In such violent chaos, luck is all. In Ardoyne, I watched the house burnings from an upstairs back window, while below me a frightened soldier stood in an alleyway, amazed. In a bedroom in the house opposite, 30 feet away, a man was looking around him, just as I was. Our eyes met, and, as humans do in such accidental encounters, we nodded to one another.
Then he remembered his real purpose, and in a single sweet movement raised a rifle to his shoulder and opened fire. It was a nice snapshot, burning my ear. The next shot would probably have killed me if the soldier had not turned and fired a single shot into the gunman's window.
I fled the house to the street, where three Catholic youngsters were throwing stones through a gap in the houses. Watch out, I told them, there are gunmen about. One laughed. Gunmen, he scoffed. The next second, they were all down, shot. The soldier who had moments before saved my life had fired again at what he thought was a sniper. His shot ricocheted off a wall, and fragments of the one bullet hit the three boys he couldn't even see; one lost the fingers of one hand, another lost the back of his head but survived; the third was 13 year old Leo McGuigan. It crouched beside him, but he was dead to my fingers, and no blood came from the tiny hole in his young cheek. We put his lifeless, lolling body in a car, and Ardoyne proceeded with its holocaust.
Two bullets from the one gun and luck, good and bad, had saved one life and taken another. Luck was taking; and sparing life all over the city that day. Ardoyne was bad. New Barnsley-Ballymurphy was hell - a largely intentional hell. As night fell, an entire Catholic street was overwhelmed by loyalist attackers. The wasteland across which the Catholics were fleeing was turned into a shooting gallery for loyalists and for paratroopers. Six Catholics were killed, including a mother of eight, and a priest, Hugh Mullan, shot as he gave the Last Rites to a wounded man. A couple of days later, a mourner attending one of the eight funerals was shot dead by a loyalist sniper.

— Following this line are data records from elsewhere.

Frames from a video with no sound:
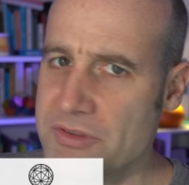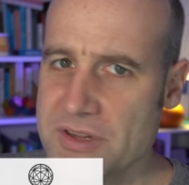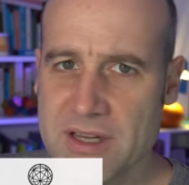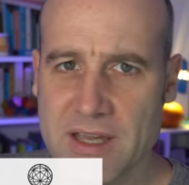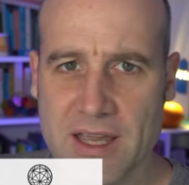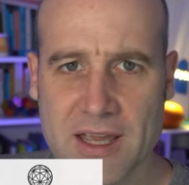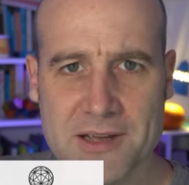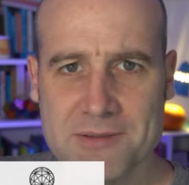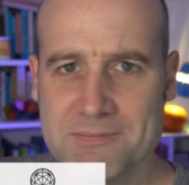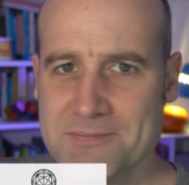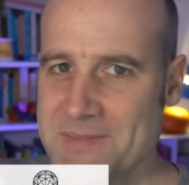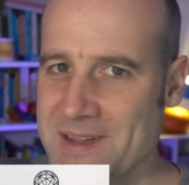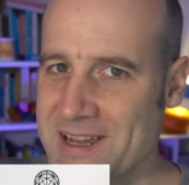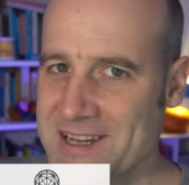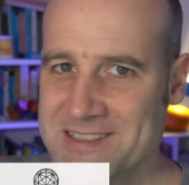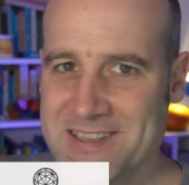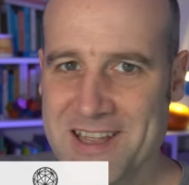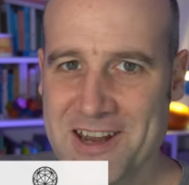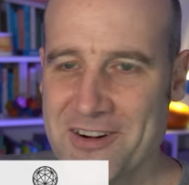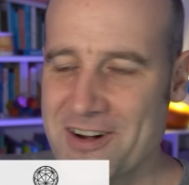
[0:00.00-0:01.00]
thinking,
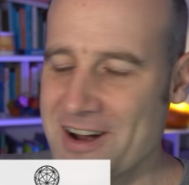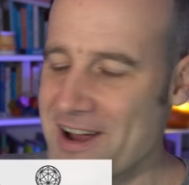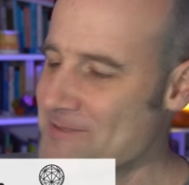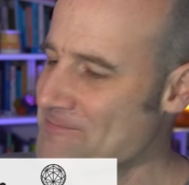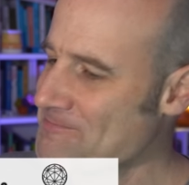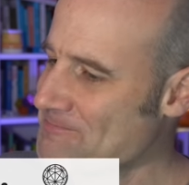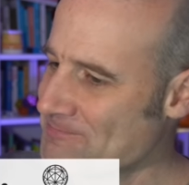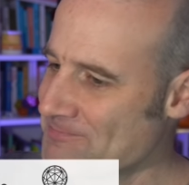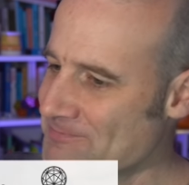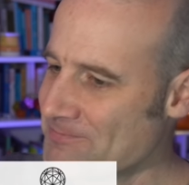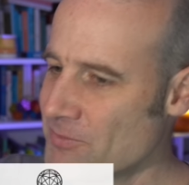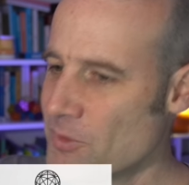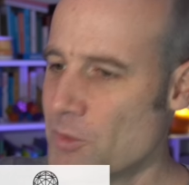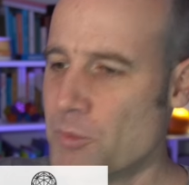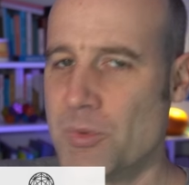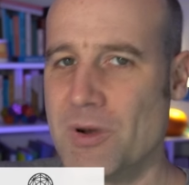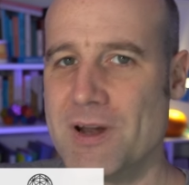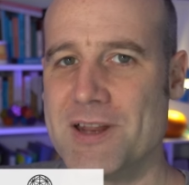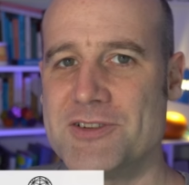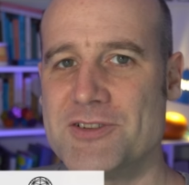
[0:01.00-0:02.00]
etc.,
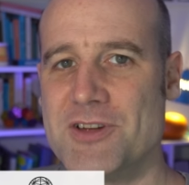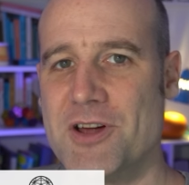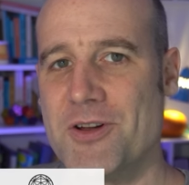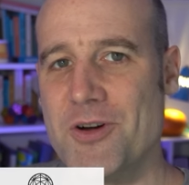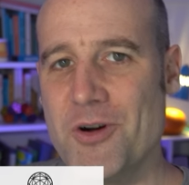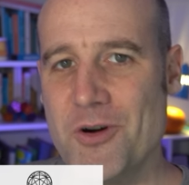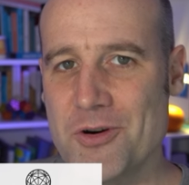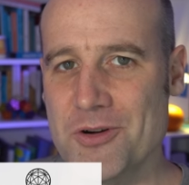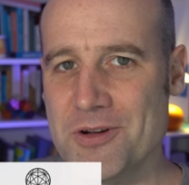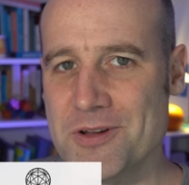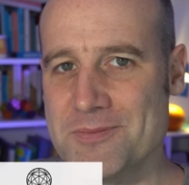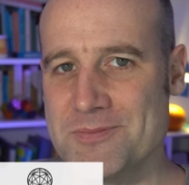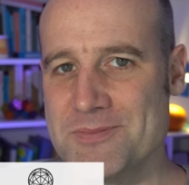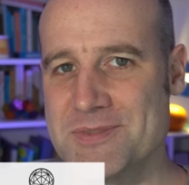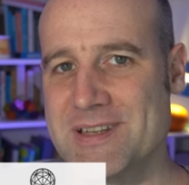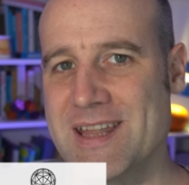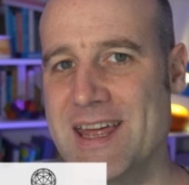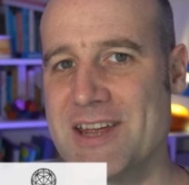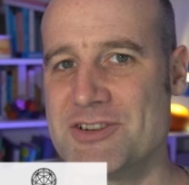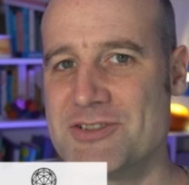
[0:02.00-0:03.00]
brilliant.org
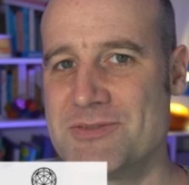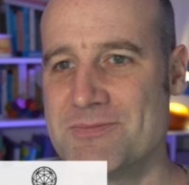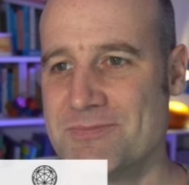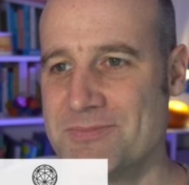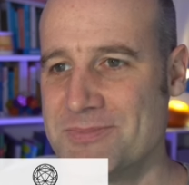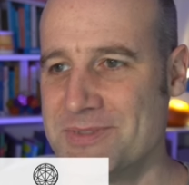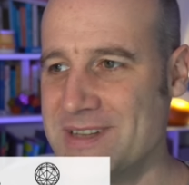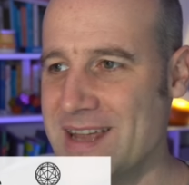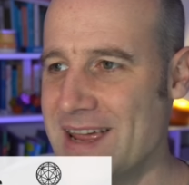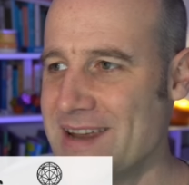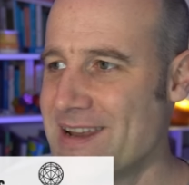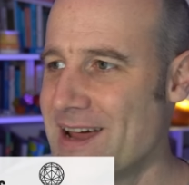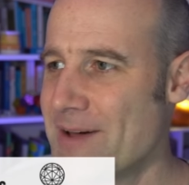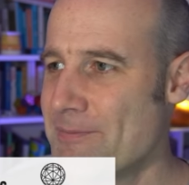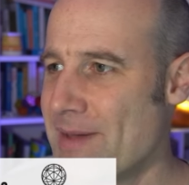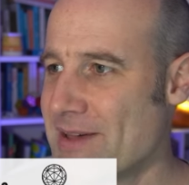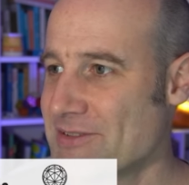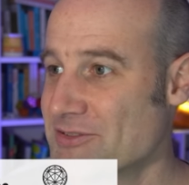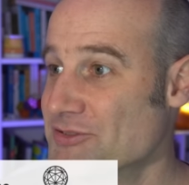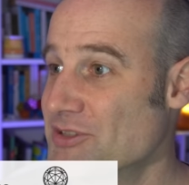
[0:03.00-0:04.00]
slash stand up
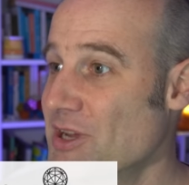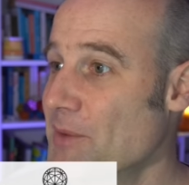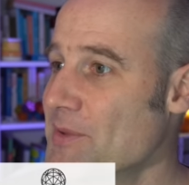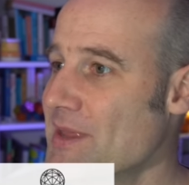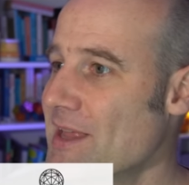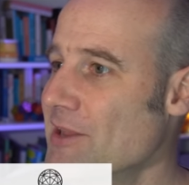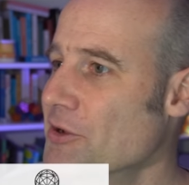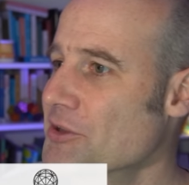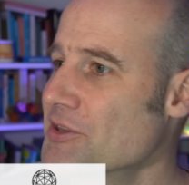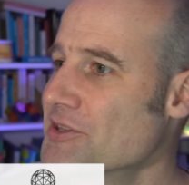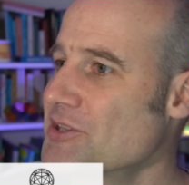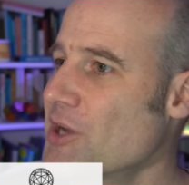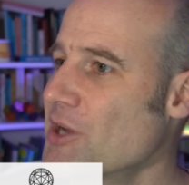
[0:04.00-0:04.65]
maths. On top of that, look at the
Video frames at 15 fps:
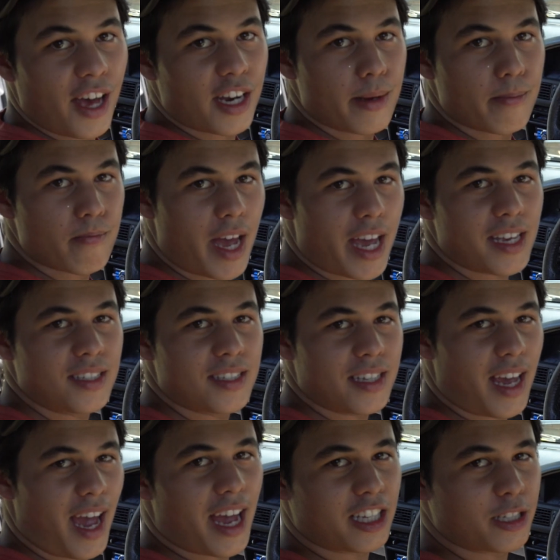An
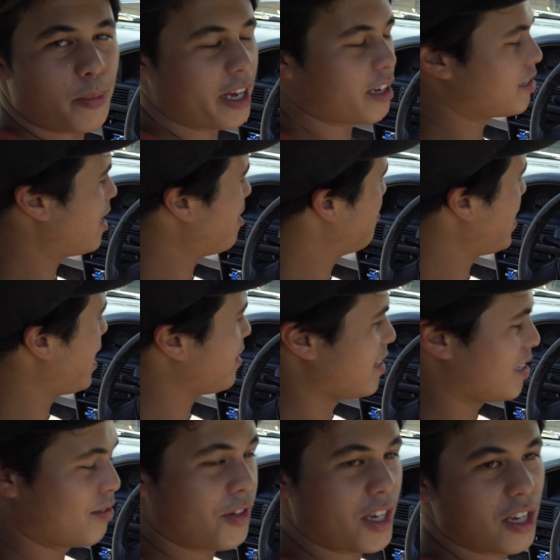amazing aspect about
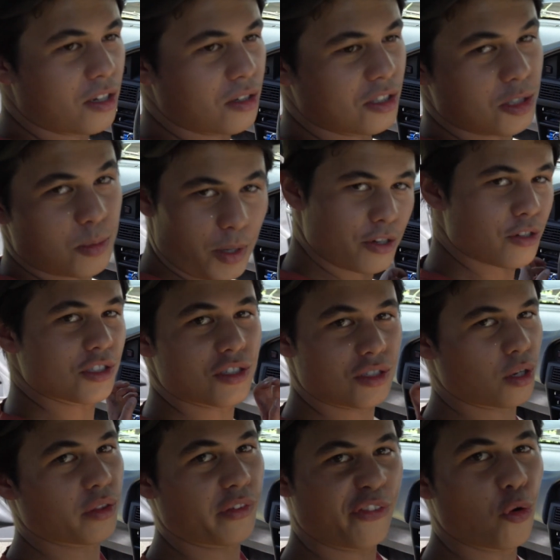this vehicle is because it's
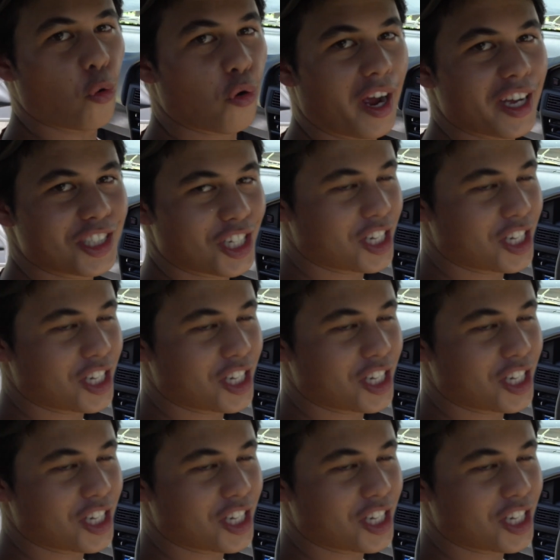got the 4AG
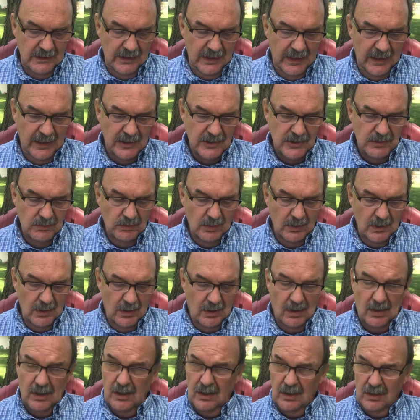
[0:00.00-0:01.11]
and you are
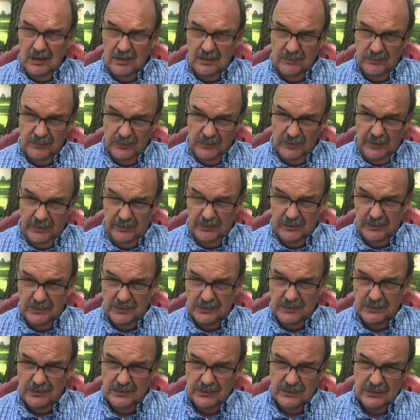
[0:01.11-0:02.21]
all
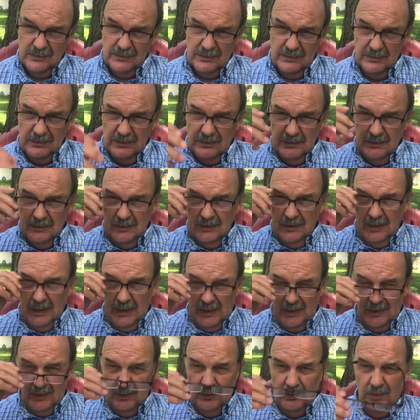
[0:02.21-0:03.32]
brothers.
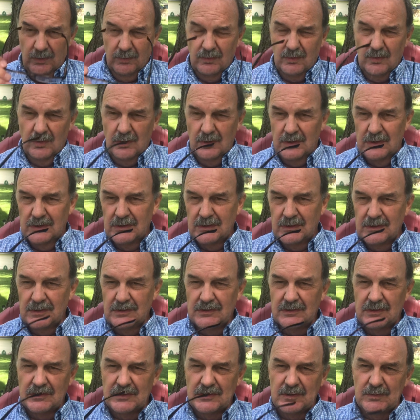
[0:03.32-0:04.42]
And who, of course, is
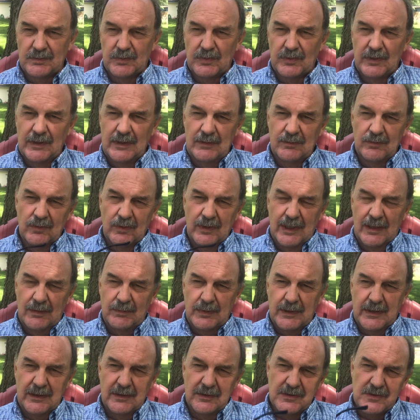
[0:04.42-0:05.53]
the supreme
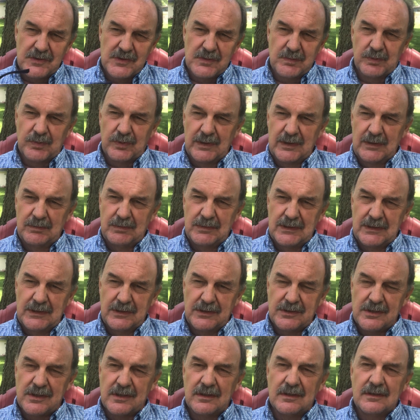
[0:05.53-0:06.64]
rabbi, the supreme
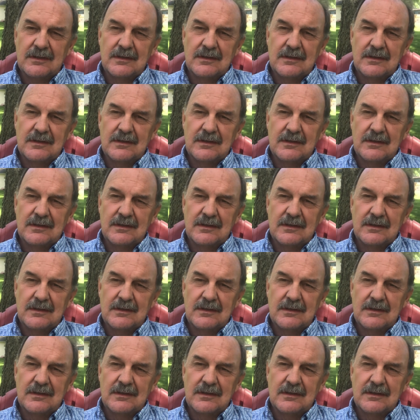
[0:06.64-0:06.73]
teacher?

At least 16 people were killed in the immediate aftermath of internment. Over the next few days, entire populations fled their homes in Belfast, and thousands crossed the Border to refugee camps established by the Army in the Republic. Commerce stopped, and serious food shortages rapidly developed throughout Northern Ireland, with society there polarising around the issue of internment. Unionists supported it, and nationalists opposed it and opposed it even more bitterly when they heard Brian Faulkner, the Northern Premier, declare flatly, even while Ballymurphy was burying its dead, that no loyalist gunmen had been active.
The perfectly astounding Brigadier Marston Tickell, who could have been recruited from central casting at Pinewood Studios, told journalists that the army had shot 50 terrorists in the first two days' fighting, killing 30. The initial "cache" of IRA captured was well up to expectations, and subsequent operations had virtually defeated what remained of the IRA.
THE very measure which did such wonders for the good brigadier's credibility had been designed to end the IRA campaign once and for all and preserve the Stormont government. That government fell within six months. Internment only served to convulse Northern Ireland, and those convulsions reverberate to this day. But internment was not the measure which divided the North. It was already divided around the very existence of the state. It is worth recalling now the IRA campaign began after the civil rights demands had been met virtually in their entirety. The RUC had been disarmed and the B Specials disbanded. Housing was no longer the gift of local government. Gerrymandering had been ended. It was time to talk, but the IRA wanted war. It, and we, still have that war. August 9th was the spur that the war required.